# Esi - i am the law!!!



## LibertyPrime (Dec 17, 2010)

Is it just me or do all ESIs have a problem with amorality?

I'm unable to tolerate it, I get angry, combative, judgmental, firm & rigid. Injustice must be punished, it can not be tolerated EVER & retribution must ALWAYS follow as swiftly as possible....:dry: 

:angry: I can't even tolerate the apathy other people display most of the time when facing amoral behavior around them....it just pisses me off.


----------



## aestrivex (Mar 7, 2011)

The other day you said you were unambiguously done with this theory, now go enforce the law against yourself.


----------



## cyamitide (Jul 8, 2010)

It's a composite of being Fi dominant and type 6 in enneagram, which is a very common e-type for ESIs. Fi establishes its own interpersonal rules, builds an "ethical system", while the issue of fairness and trustworthiness are key for type 6.

But yes, ESIs and LSIs are kind of similar in this respect, only that LSI's Ti-system has more to do with issues of power, rank, authority rather than ethics as is the case of ESIs.


----------



## LibertyPrime (Dec 17, 2010)

aestrivex said:


> The other day you said you were unambiguously done with this theory, now go enforce the law against yourself.

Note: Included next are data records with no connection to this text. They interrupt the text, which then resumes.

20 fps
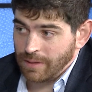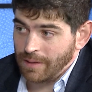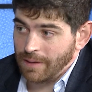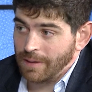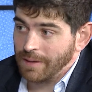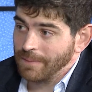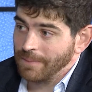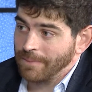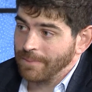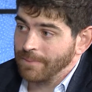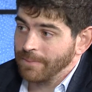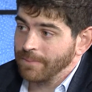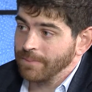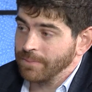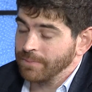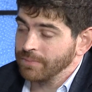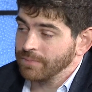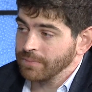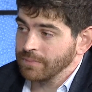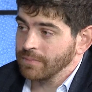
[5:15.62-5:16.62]

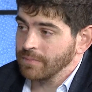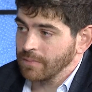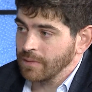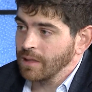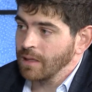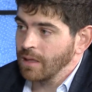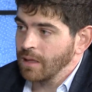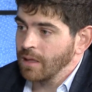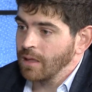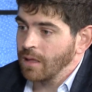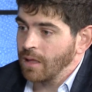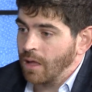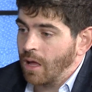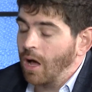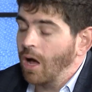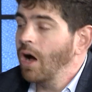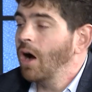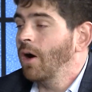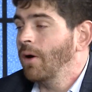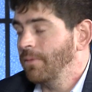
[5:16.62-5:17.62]
Accepting those theories,
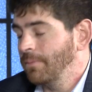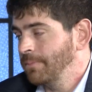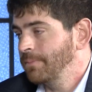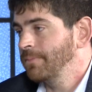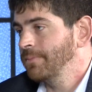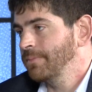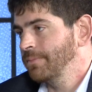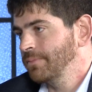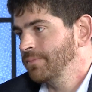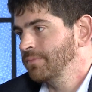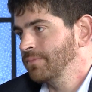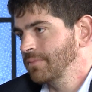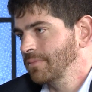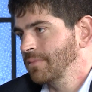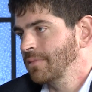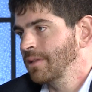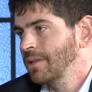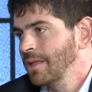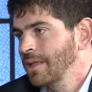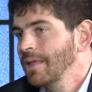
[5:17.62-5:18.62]
accepting that this is
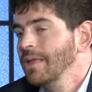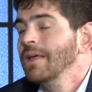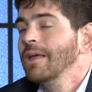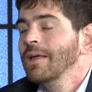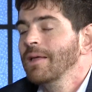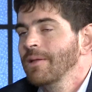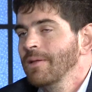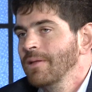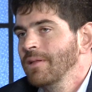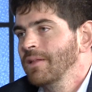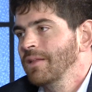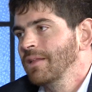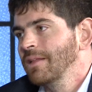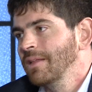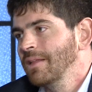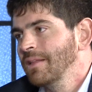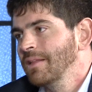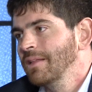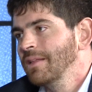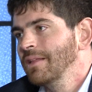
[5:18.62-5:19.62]
happening or that we're
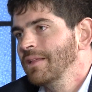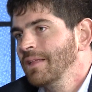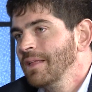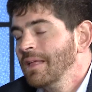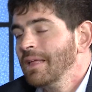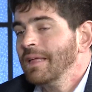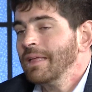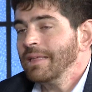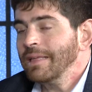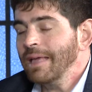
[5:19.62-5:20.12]
allowing this to happen.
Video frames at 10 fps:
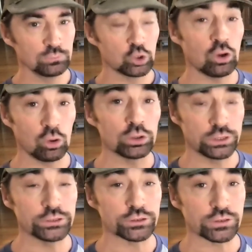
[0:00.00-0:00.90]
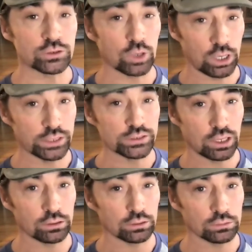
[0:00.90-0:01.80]
to hold teachers to a high
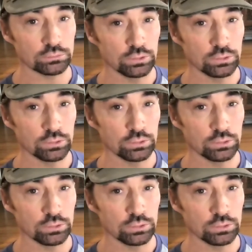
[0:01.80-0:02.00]
standard.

Yupp can't trust a word written on this theory on any website haha, but this one oddly fits me about ESI. I am incapable of not reacting harshly to amorality. Everyone else around me seems to have a much lighter reaction & they can rationalize it and so on. I get serious, angry and super judgmental with a "justice will be done one way or another!" atitude lol.


----------



## Cantarella (Sep 3, 2010)

I noticed this ESI girl I used to know flipping out over stuff like that and I actually found it really amusing. Often it was what I secretly wished I could do but didn't have the balls, or I didn't see why it was such a big deal but I hated the person she was flipping out on so I was in her corner. <3 ESIs!


----------



## aestrivex (Mar 7, 2011)

FreeBeer said:


> Yupp can't trust a word written on this theory on any website haha, but this one oddly fits me about ESI.


Well I am sure your skeptical selectivity will serve you well.


----------



## LibertyPrime (Dec 17, 2010)

aestrivex said:


> Well I am sure your skeptical selectivity will serve you well.


Functions are functions, doesn't matter if MBTI or Socionics. As long as I'm ISFP in MBTI its gonna be ESI in socionics. I can't relate to either description fully anyway.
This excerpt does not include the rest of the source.